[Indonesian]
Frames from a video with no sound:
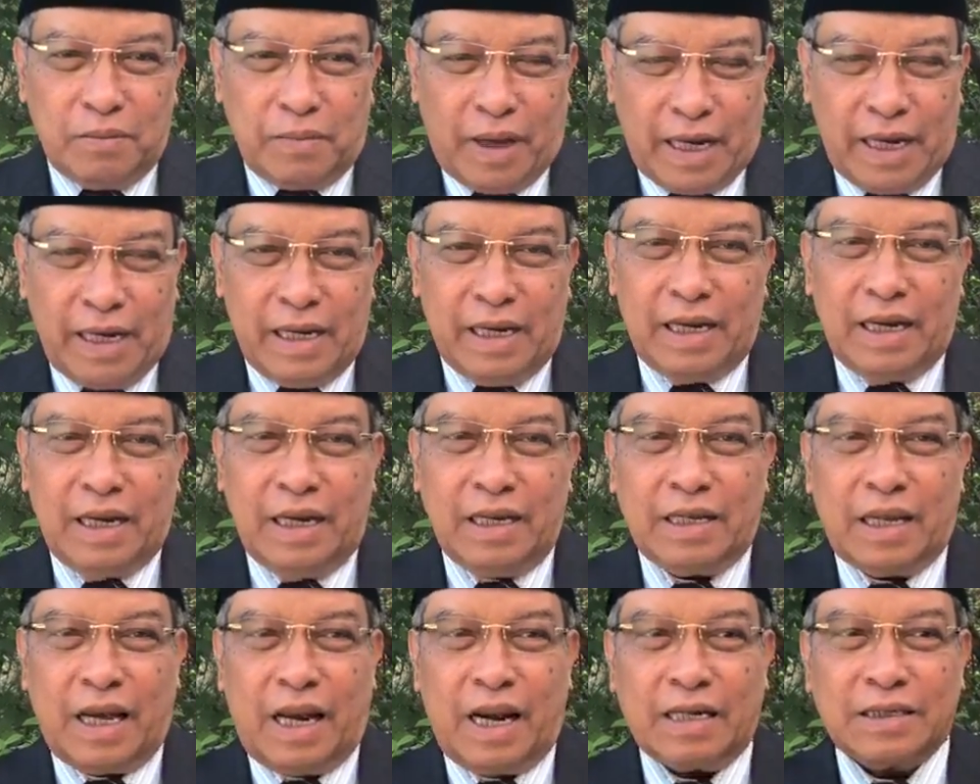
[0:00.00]
mari
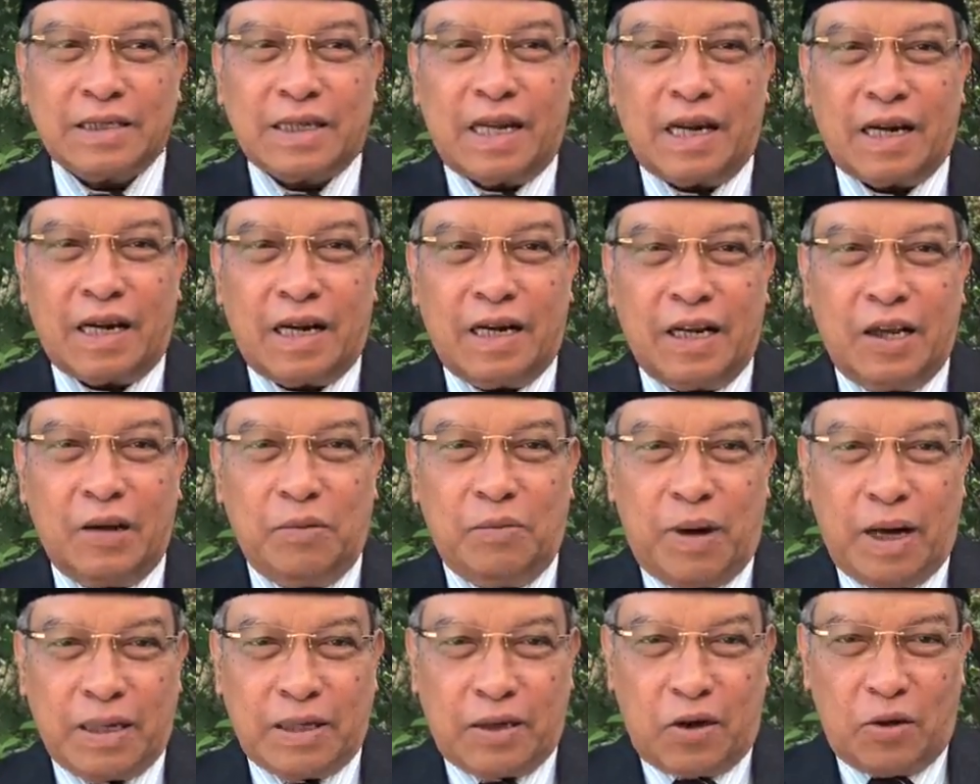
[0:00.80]
kita laksanakan
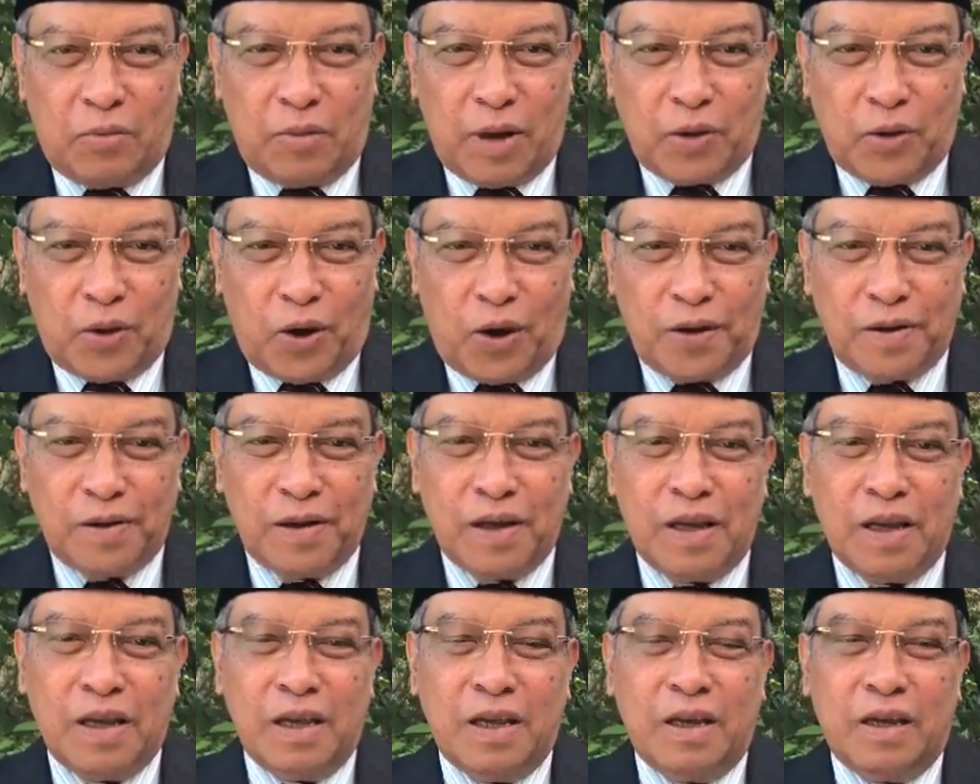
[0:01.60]
ibadah Ramadan
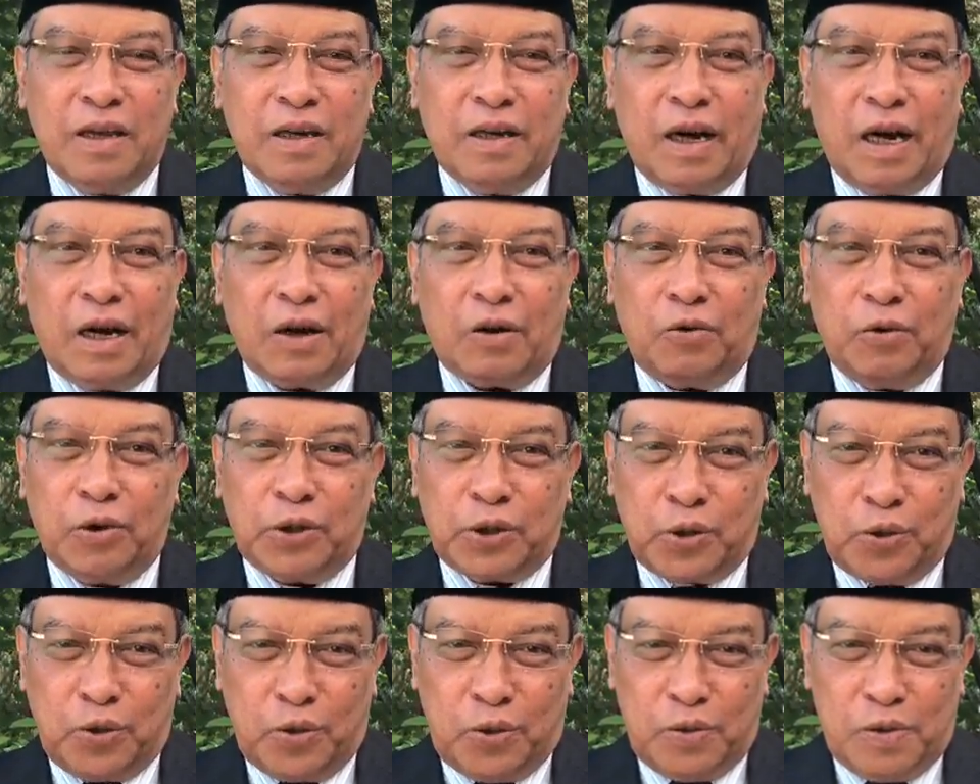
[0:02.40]
dengan
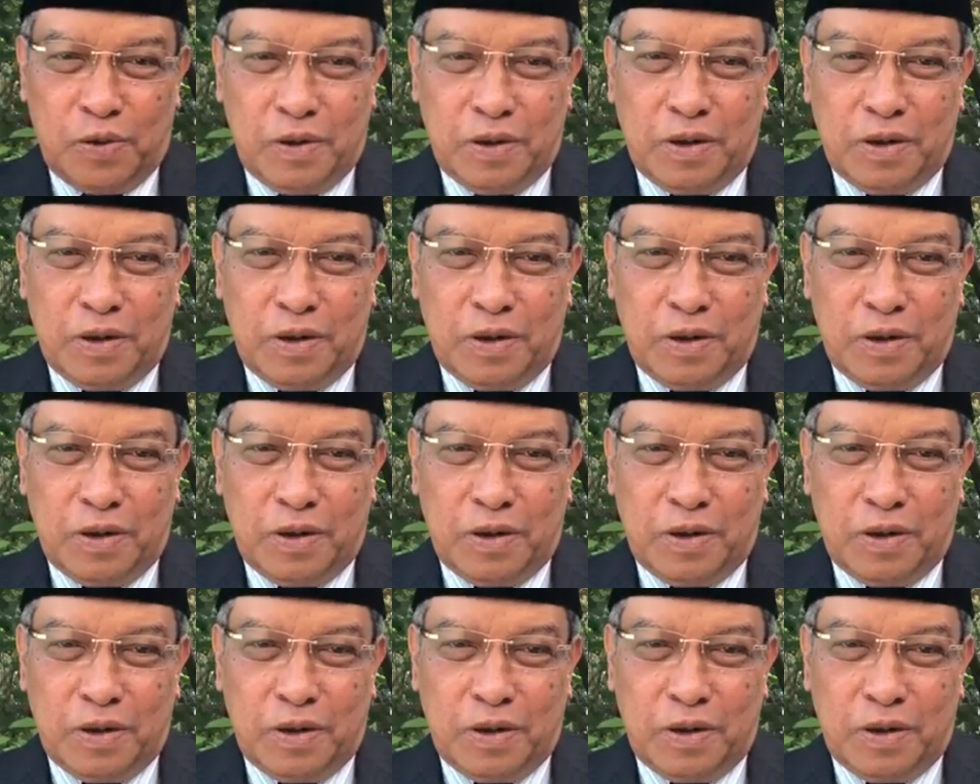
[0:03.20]
khusyuk,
═══
### YOUR OBJECTIVE
Would you reproduce the records exactly as they stand, but without the pictures?

### ANSWER FOR THE TASK
[Indonesian]
Frames from a video with no sound:
[0:00.00]
mari
[0:00.80]
kita laksanakan
[0:01.60]
ibadah Ramadan
[0:02.40]
dengan
[0:03.20]
khusyuk,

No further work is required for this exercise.